ACTION ITEM: Produce an exact copy of all the data below, dropping every image.
### INPUT DATA
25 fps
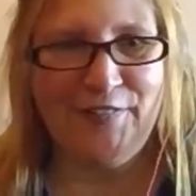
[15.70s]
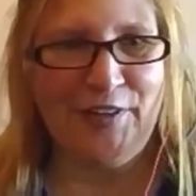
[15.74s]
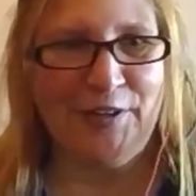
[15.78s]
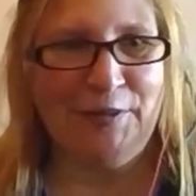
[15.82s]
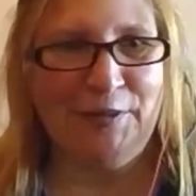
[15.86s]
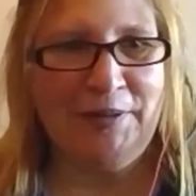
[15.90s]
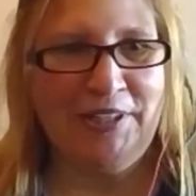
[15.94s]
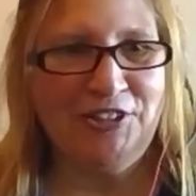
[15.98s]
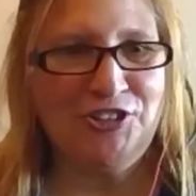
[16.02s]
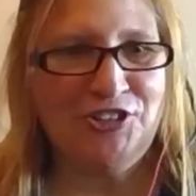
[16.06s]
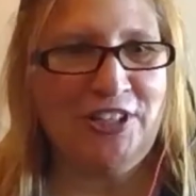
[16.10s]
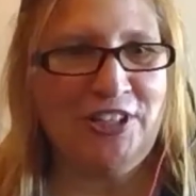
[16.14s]

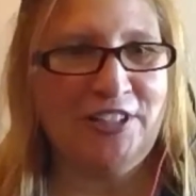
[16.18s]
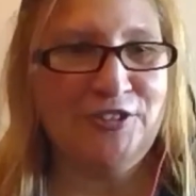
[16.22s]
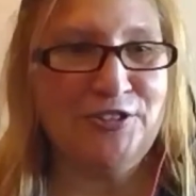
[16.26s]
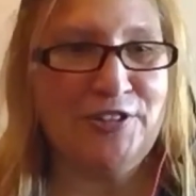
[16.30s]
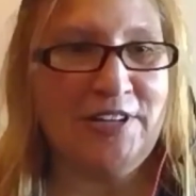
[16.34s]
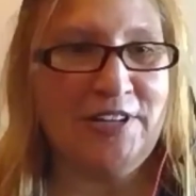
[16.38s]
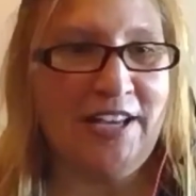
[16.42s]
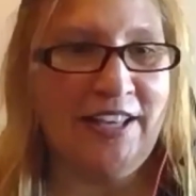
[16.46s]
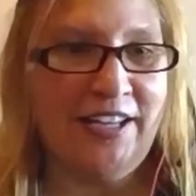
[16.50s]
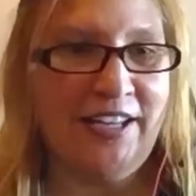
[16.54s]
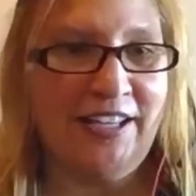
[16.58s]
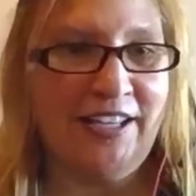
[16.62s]
you very much,
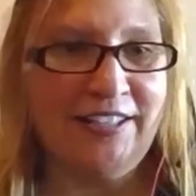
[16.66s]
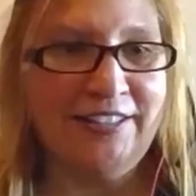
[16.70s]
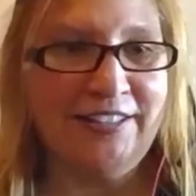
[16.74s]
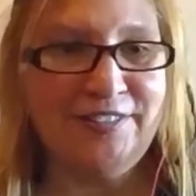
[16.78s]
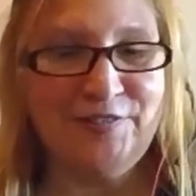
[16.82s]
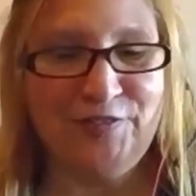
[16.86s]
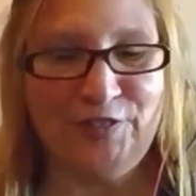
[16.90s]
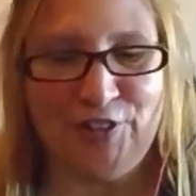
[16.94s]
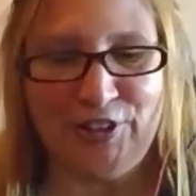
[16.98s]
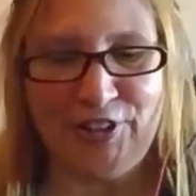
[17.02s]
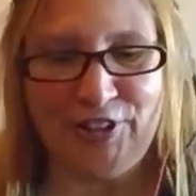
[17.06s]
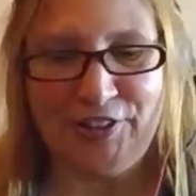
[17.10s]

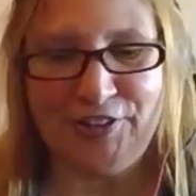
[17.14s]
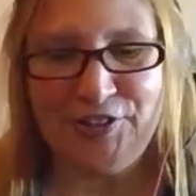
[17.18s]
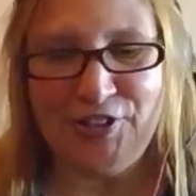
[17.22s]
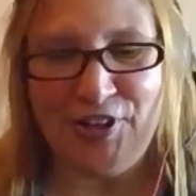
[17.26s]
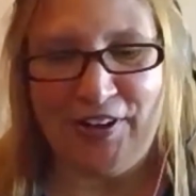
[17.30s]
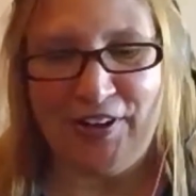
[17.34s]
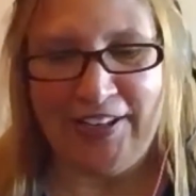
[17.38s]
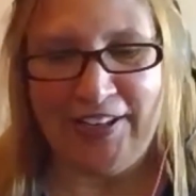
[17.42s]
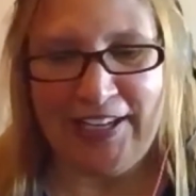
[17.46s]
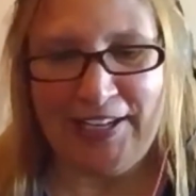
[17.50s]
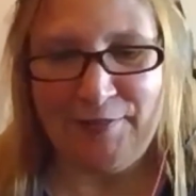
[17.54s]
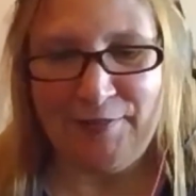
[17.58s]
Adriana, for
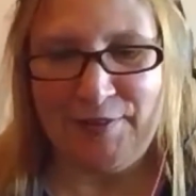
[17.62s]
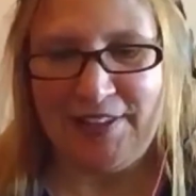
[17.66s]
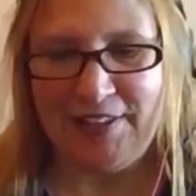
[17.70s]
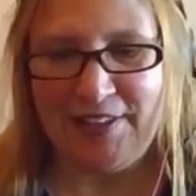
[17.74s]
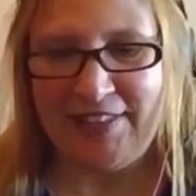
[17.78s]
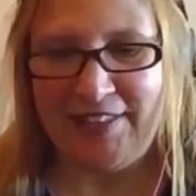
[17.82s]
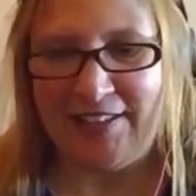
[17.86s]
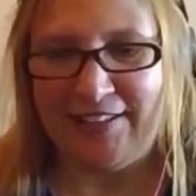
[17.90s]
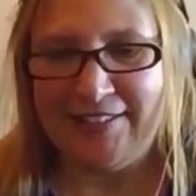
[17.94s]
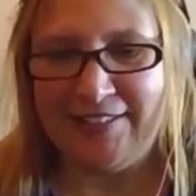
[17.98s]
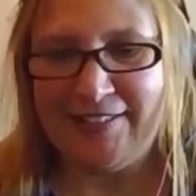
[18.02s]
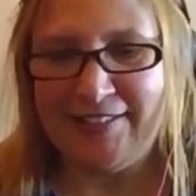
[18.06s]
talking
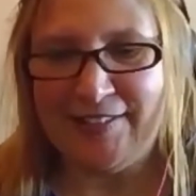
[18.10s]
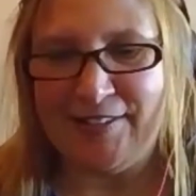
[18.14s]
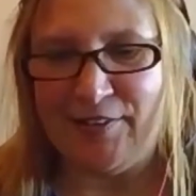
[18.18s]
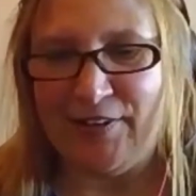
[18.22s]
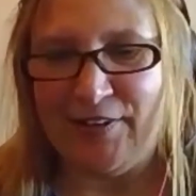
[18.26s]
with us.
######
TASK OUTPUT:
25 fps
[15.70s]
[15.74s]
[15.78s]
[15.82s]
[15.86s]
[15.90s]
[15.94s]
[15.98s]
[16.02s]
[16.06s]
[16.10s]
[16.14s]

[16.18s]
[16.22s]
[16.26s]
[16.30s]
[16.34s]
[16.38s]
[16.42s]
[16.46s]
[16.50s]
[16.54s]
[16.58s]
[16.62s]
you very much,
[16.66s]
[16.70s]
[16.74s]
[16.78s]
[16.82s]
[16.86s]
[16.90s]
[16.94s]
[16.98s]
[17.02s]
[17.06s]
[17.10s]

[17.14s]
[17.18s]
[17.22s]
[17.26s]
[17.30s]
[17.34s]
[17.38s]
[17.42s]
[17.46s]
[17.50s]
[17.54s]
[17.58s]
Adriana, for
[17.62s]
[17.66s]
[17.70s]
[17.74s]
[17.78s]
[17.82s]
[17.86s]
[17.90s]
[17.94s]
[17.98s]
[18.02s]
[18.06s]
talking
[18.10s]
[18.14s]
[18.18s]
[18.22s]
[18.26s]
with us.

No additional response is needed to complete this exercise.